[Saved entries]
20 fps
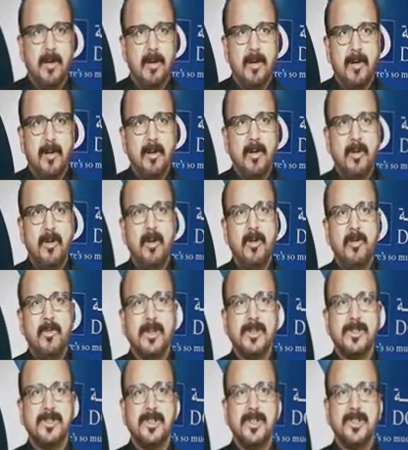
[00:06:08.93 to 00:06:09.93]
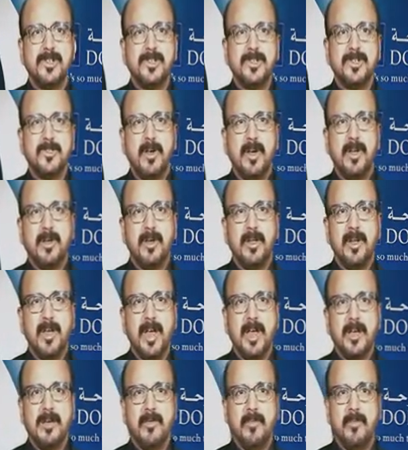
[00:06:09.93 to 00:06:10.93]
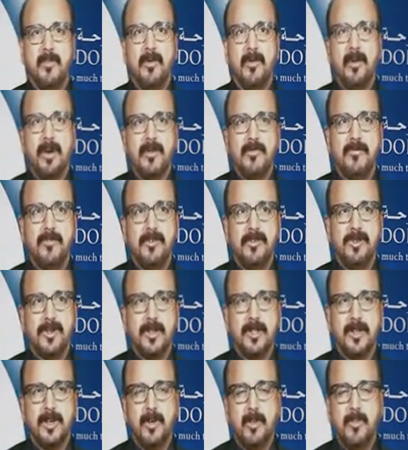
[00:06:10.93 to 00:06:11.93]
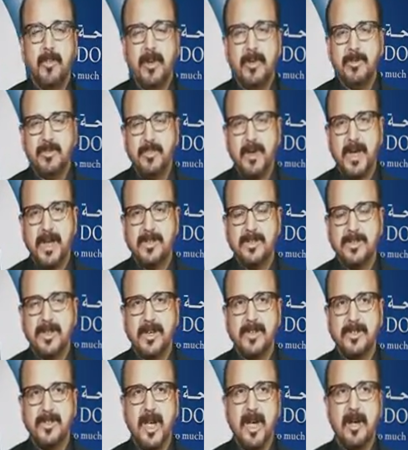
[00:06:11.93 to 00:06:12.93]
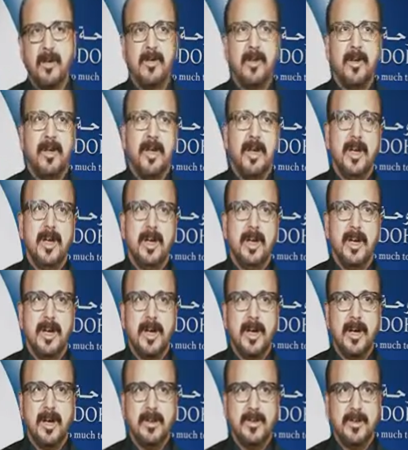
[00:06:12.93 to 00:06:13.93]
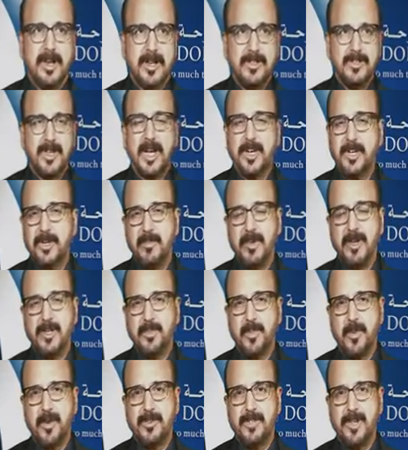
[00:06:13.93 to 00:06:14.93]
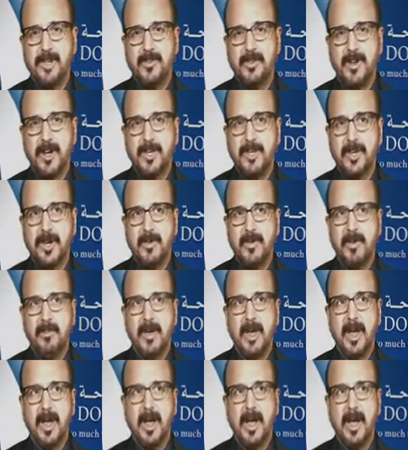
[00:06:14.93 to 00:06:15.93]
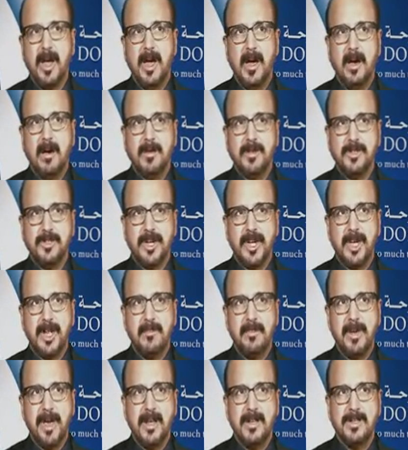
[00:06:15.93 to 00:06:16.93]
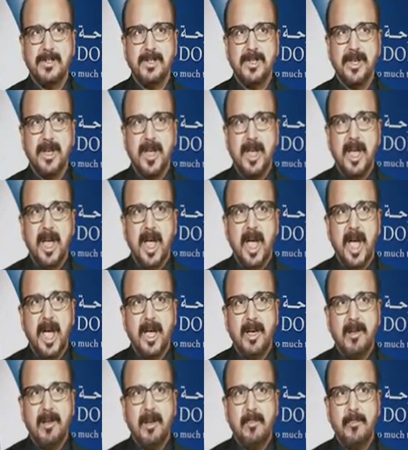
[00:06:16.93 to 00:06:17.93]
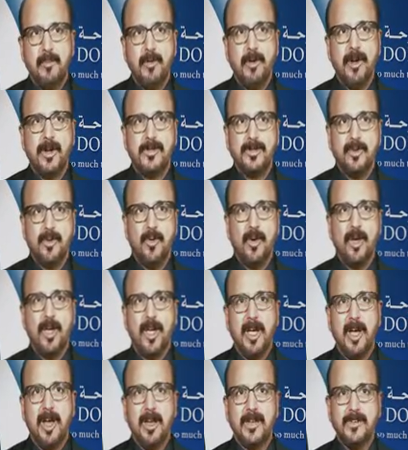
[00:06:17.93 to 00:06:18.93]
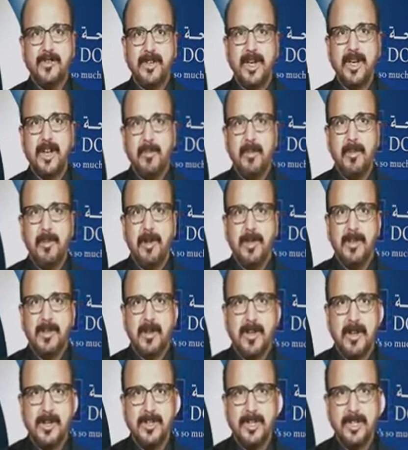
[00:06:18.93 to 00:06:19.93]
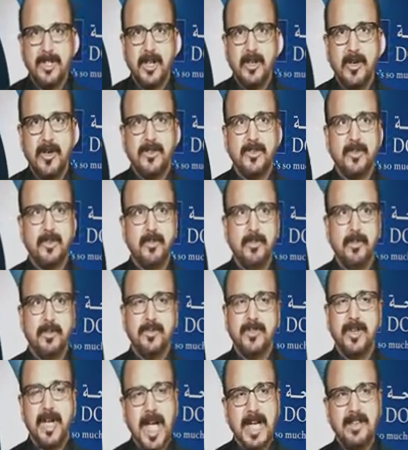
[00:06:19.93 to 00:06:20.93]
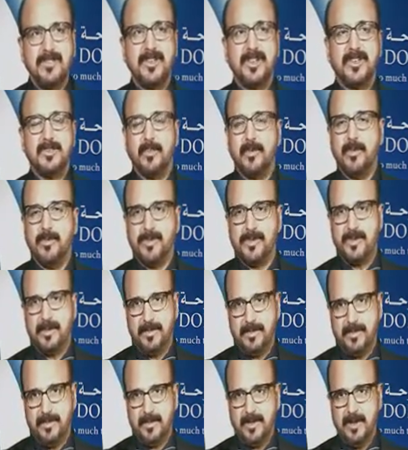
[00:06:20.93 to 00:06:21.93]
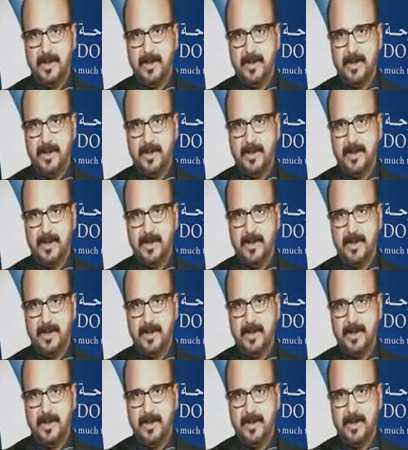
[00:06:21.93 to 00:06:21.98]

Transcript: always this is going to create more confusion in the global space. So, transaction-based processing to Russia will be on check and balance. Hungary, Poland, Slovakia and the Czech Republic are urging the U.S. to boost gas exports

Exercise:
A word-for-word restatement of all the lines above is needed, with the pictures omitted.

Solution to this task:
20 fps
[00:06:08.93 to 00:06:09.93]
[00:06:09.93 to 00:06:10.93]
[00:06:10.93 to 00:06:11.93]
[00:06:11.93 to 00:06:12.93]
[00:06:12.93 to 00:06:13.93]
[00:06:13.93 to 00:06:14.93]
[00:06:14.93 to 00:06:15.93]
[00:06:15.93 to 00:06:16.93]
[00:06:16.93 to 00:06:17.93]
[00:06:17.93 to 00:06:18.93]
[00:06:18.93 to 00:06:19.93]
[00:06:19.93 to 00:06:20.93]
[00:06:20.93 to 00:06:21.93]
[00:06:21.93 to 00:06:21.98]

Transcript: always this is going to create more confusion in the global space. So, transaction-based processing to Russia will be on check and balance. Hungary, Poland, Slovakia and the Czech Republic are urging the U.S. to boost gas exports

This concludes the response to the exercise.